|
Bugzilla – Full Text Bug Listing |
| Summary: | error in service module - read-only file system | ||
|---|---|---|---|
| Product: | [openSUSE] openSUSE 11.0 | Reporter: | Dan Gahlinger <dgahling> |
| Component: | Bootloader | Assignee: | Philipp Thomas <pth> |
| Status: | RESOLVED DUPLICATE | QA Contact: | E-mail List <qa-bugs> |
| Severity: | Major | ||
| Priority: | P5 - None | CC: | cerebus_8, coolo, jplack |
| Version: | Beta 1 | ||
| Target Milestone: | --- | ||
| Hardware: | x86-64 | ||
| OS: | openSUSE 11.0 | ||
| Whiteboard: | |||
| Found By: | --- | Services Priority: | |
| Business Priority: | Blocker: | --- | |
| Marketing QA Status: | --- | IT Deployment: | --- |
| Attachments: |
second screen capture of boot process
/var/log from the test system trying to boot 11.0 beta1 |
||
|
Description
Dan Gahlinger
2008-04-21 18:35:45 UTC
There is no 11.0 beta3 release, we are on beta1 right now.
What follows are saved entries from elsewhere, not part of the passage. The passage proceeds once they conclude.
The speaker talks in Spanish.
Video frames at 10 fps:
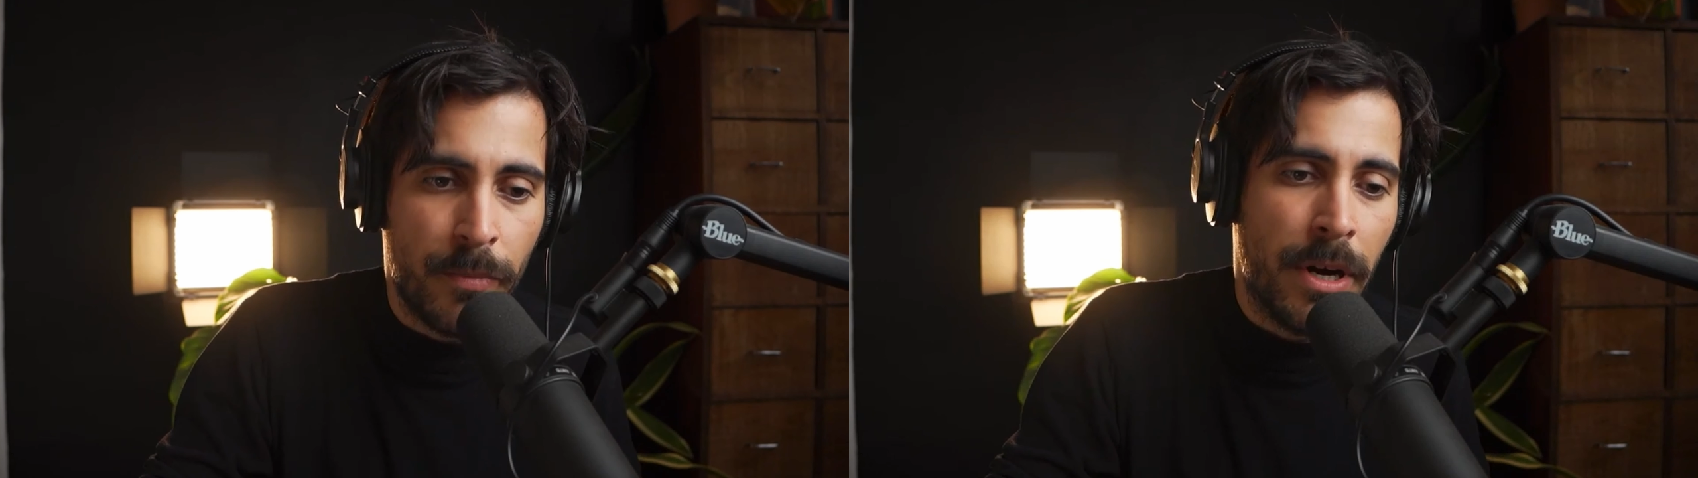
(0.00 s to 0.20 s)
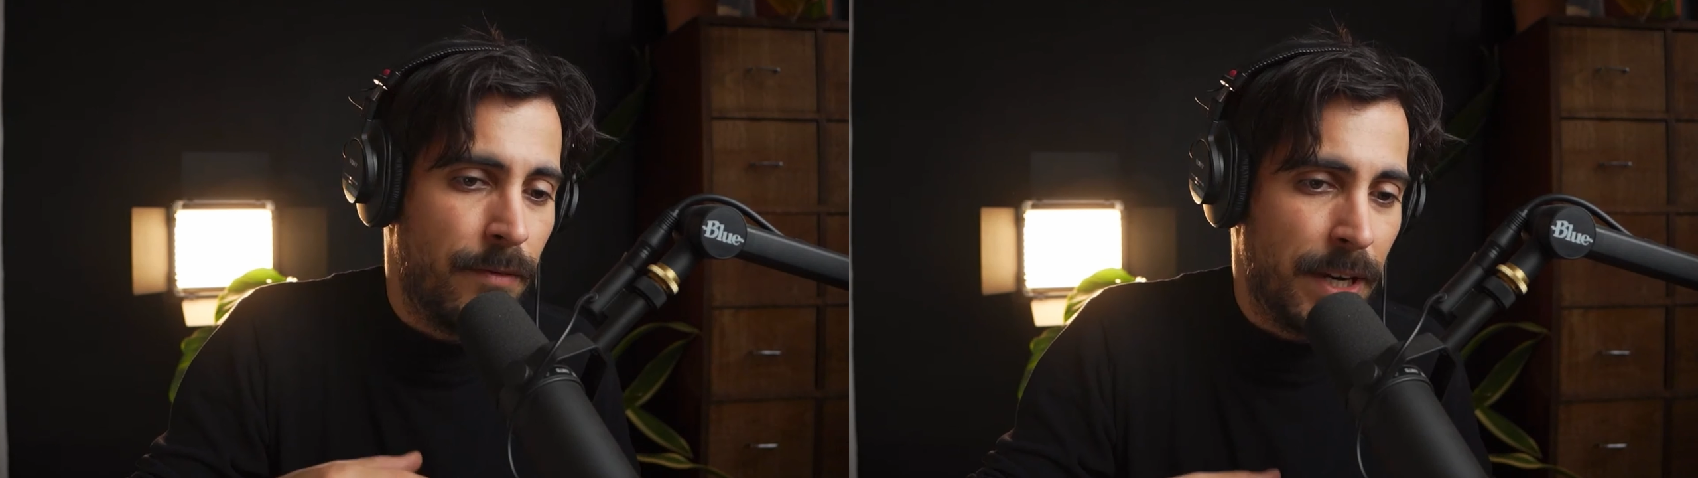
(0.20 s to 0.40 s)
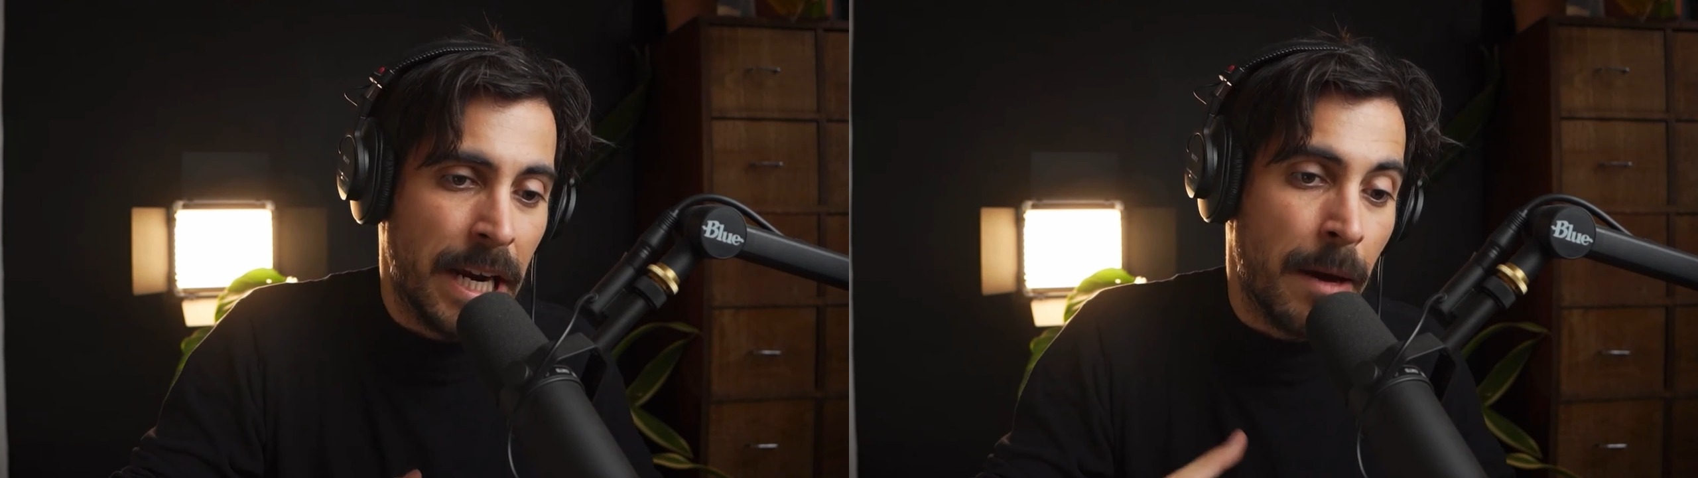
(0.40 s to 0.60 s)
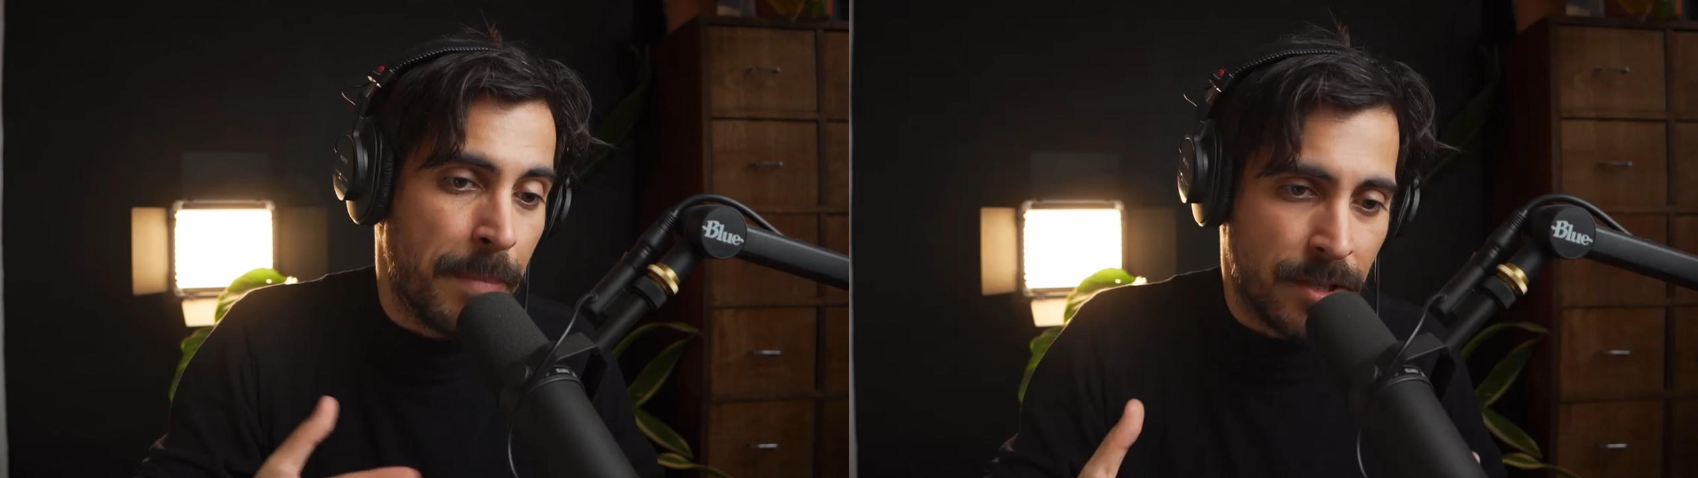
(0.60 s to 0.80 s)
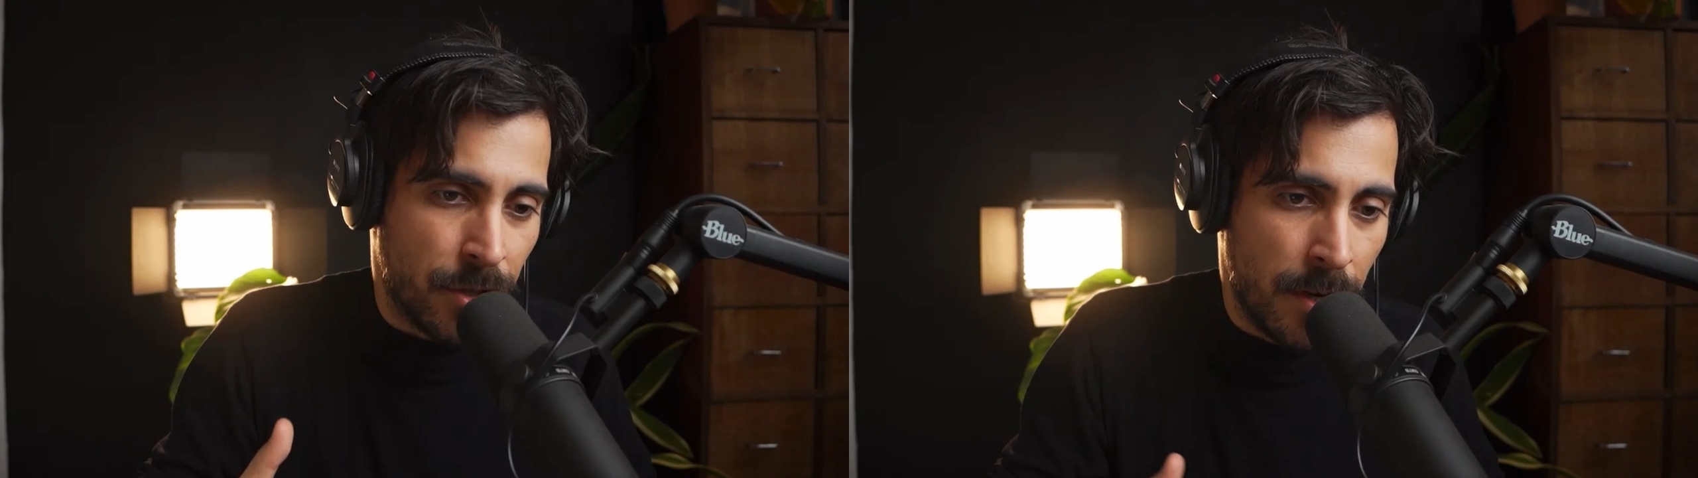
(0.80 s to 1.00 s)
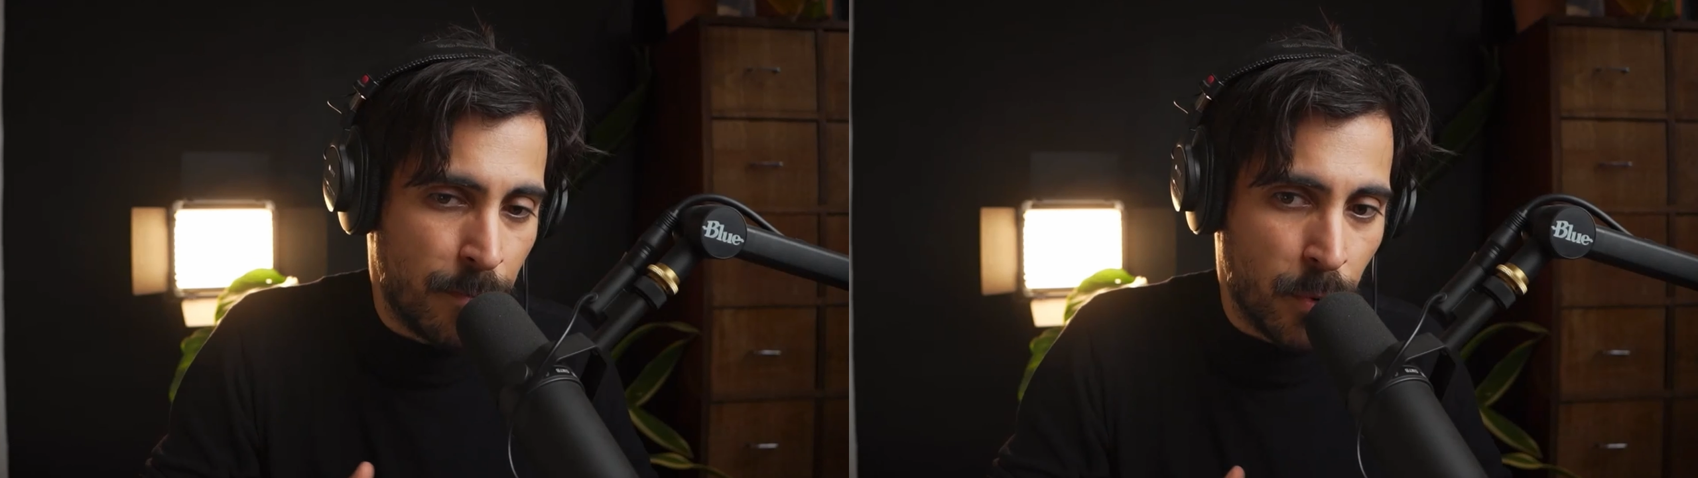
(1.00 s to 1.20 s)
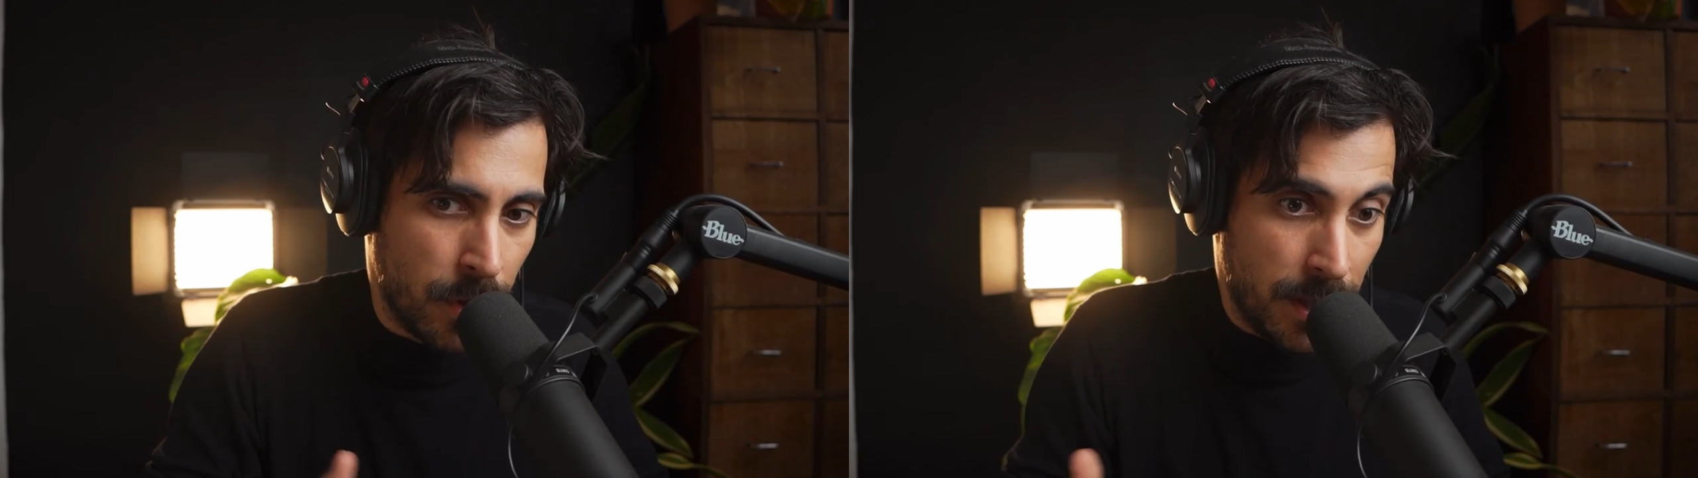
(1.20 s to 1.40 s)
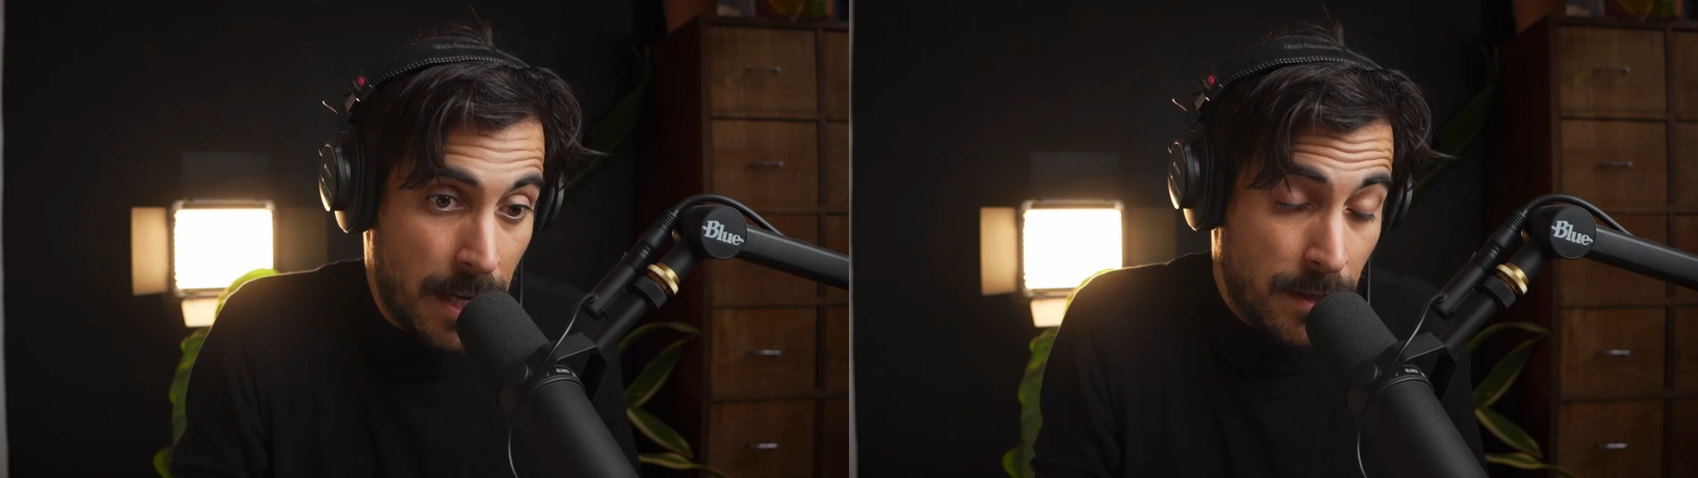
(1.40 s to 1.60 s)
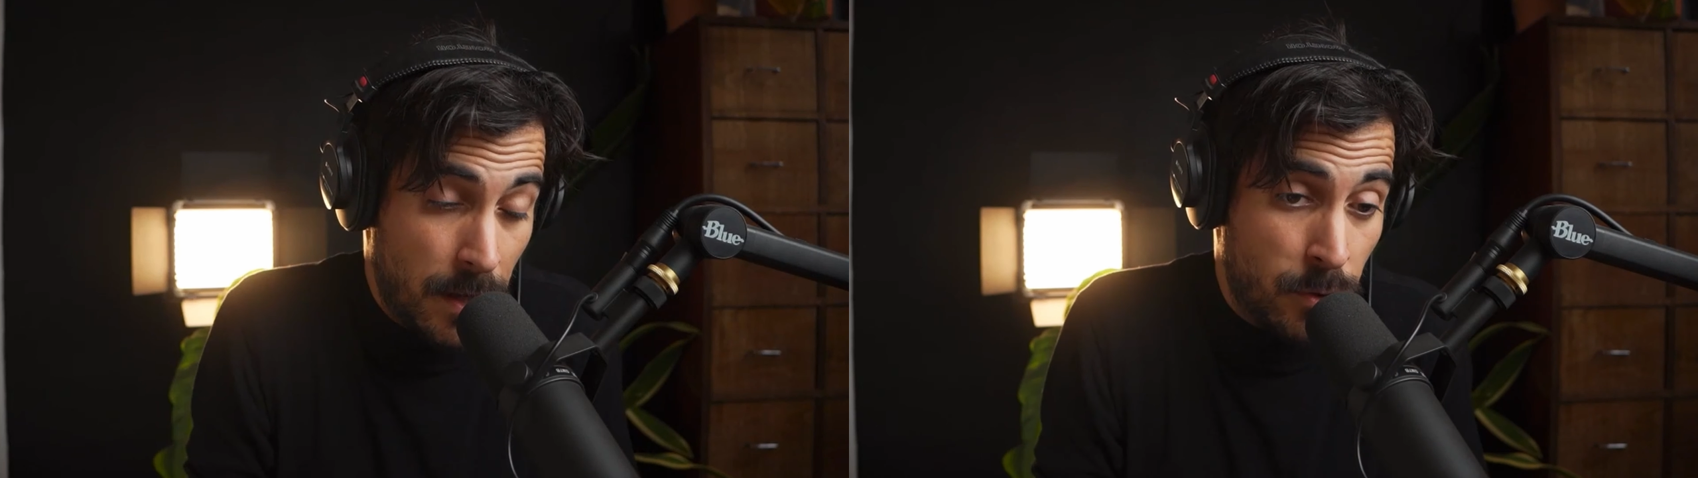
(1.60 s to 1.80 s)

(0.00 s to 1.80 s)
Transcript: pues al final la presión le pudo y,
What are the specific error messages you get, and what exact release are you using? I'm sorry, it is 11.0 beta 1, bad typo there. I was using this http://download.opensuse.org/distribution/11.0-Beta1/iso/cd/openSUSE-11.0-Beta1-KDE4-LiveCD-i386.iso And as far as error messages, that's the error I'm getting when I try to login when booting in "normal" mode. ie: booting normally. I enter username "root" and the proper password and it says "error in service module" and asks for Username again. I can't login, every user that I setup has the same problem. As mentioned in fail-safe mode, it hangs. and single user mode doesn't help either. The file-system is read-only so no errors or logs are created. If you can tell me how to get the boot messages I'll gladly post the boot log here. One further note, install did NOT complete. It got through to the first reboot and that's where I'm stuck. when it rebooted to do the next part is when all the issues happened. I've tried to reinstall again and got the same thing. I also tried the full GM x86-64 bit dvd, and have the same problems. Created attachment 210958 [details]
second screen capture of boot process
capture of boot process early-on just before all the read-only errors.
Ok, thanks, this doesn't look like a kernel issue, but a boot-time issue, reassigning... Sorry I didn't see that option when opening the bug. your bug is heavily confusing. The KDE Live CD does not install in beta1, but in your initial report you talk about GM DVD. Please specify if you really installed from DVD - if so, provide your yast logs. not confusing at all. I used BOTH the GM DVD and the LIVE CD to try to get something to work. Neither of them works. But most important is the GM DVD. How can I provide yast logs when the filesystem is READ ONLY ? nothing gets written to the logs. have you seen the screen capture I attached previously? BTW I tried downloading a fresh image of the live cd, and burned it, it also hangs these systems. Can we focus on the GM DVD which has the "error in service module" and file system is read only? if we can fix these problems, I'm sure the lock/hang problem of the live cd will be easier to fix. if the installation works, you should be able to boot the rescue system from DVD and mount the target system from it to grab the yast logs Created attachment 212009 [details]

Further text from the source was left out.